Brentsville District High School alum and local entrepreneur, Mr. Craig Betterly of Centreville Sod, expressed the concerns he had. Not only facing the unknowns of “… how people working from home and skyrocketing unemployment would affect [them,]” but having to adapt and enforce new safety regulations.   

For Centreville Sod, this included measures such as transitioning “…to almost strictly credit card over the phone transactions [,]’’ and avoiding “…greetings with handshakes before or after the transactions are complete…” He continued by expressing concern that the new guidelines made “…the purchase seem a little less personal.”    

Betterly countered expectations with a positive response stating that they, “…had the sudden boom in business that Lowe’s and Home Depot experienced.  People who were stuck at home with nothing to do and staring at their ugly yard suddenly decided that ‘now’ was the time to do something.”  

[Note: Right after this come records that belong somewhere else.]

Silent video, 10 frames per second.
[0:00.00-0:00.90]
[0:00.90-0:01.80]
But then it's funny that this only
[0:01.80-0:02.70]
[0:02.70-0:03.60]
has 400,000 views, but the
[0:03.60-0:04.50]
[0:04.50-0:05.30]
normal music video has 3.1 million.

The strength of local businesses during such trying times remain evident and encouraging, with owners making new accommodations to protect their employees and customers.  

With the fear of the pandemic leading to customer’s concern for safety, Chick-fil-a Bristow experienced an “…approximately 20 [percent] sales decline.” 

Mr. Mike Lovitt, owner of Chick-fil-a Bristow, expressed that his priority is to protect his team members and guests’. They …closed [their] dining room and went to a Drive-thru only configuration with several parking spaces allocated to curbside service.”  

As face masks became mandatory, sales started “…spiking upward.” 

Lovitt and his leadership team “…encourage [their] team members to take the safety practices they learn at Chick-fil-a and extend them to their social interaction outside of the store.”  

Chick-fil-a Bristow have been able to recover as “sales have risen to almost pre-Covid numbers.” 

As a Chick-fil-a team we long for the days that we can carry trays to the table, refresh beverages, and clear guest tables without being asked. ”

— Mr. Mike Lovitt

After being closed from March 20 until June 1, Haymarket business owner, Ms. Gloria Harding, of Tranquility Day Spa and Salon shared her struggles with the shutdown.  

“Paying all the bills coming in without generating income,” and having to use an “…emergency fund” were just two of the challenges that her salon and spa encountered.  

When asked what she had learned as a business owner through this pandemic experience, Harding suggested she would not “…shut down again,” stating that it is “…against [her] constitutional rights.” 

Supporting your local business during these hard times can be useful and helpful to them.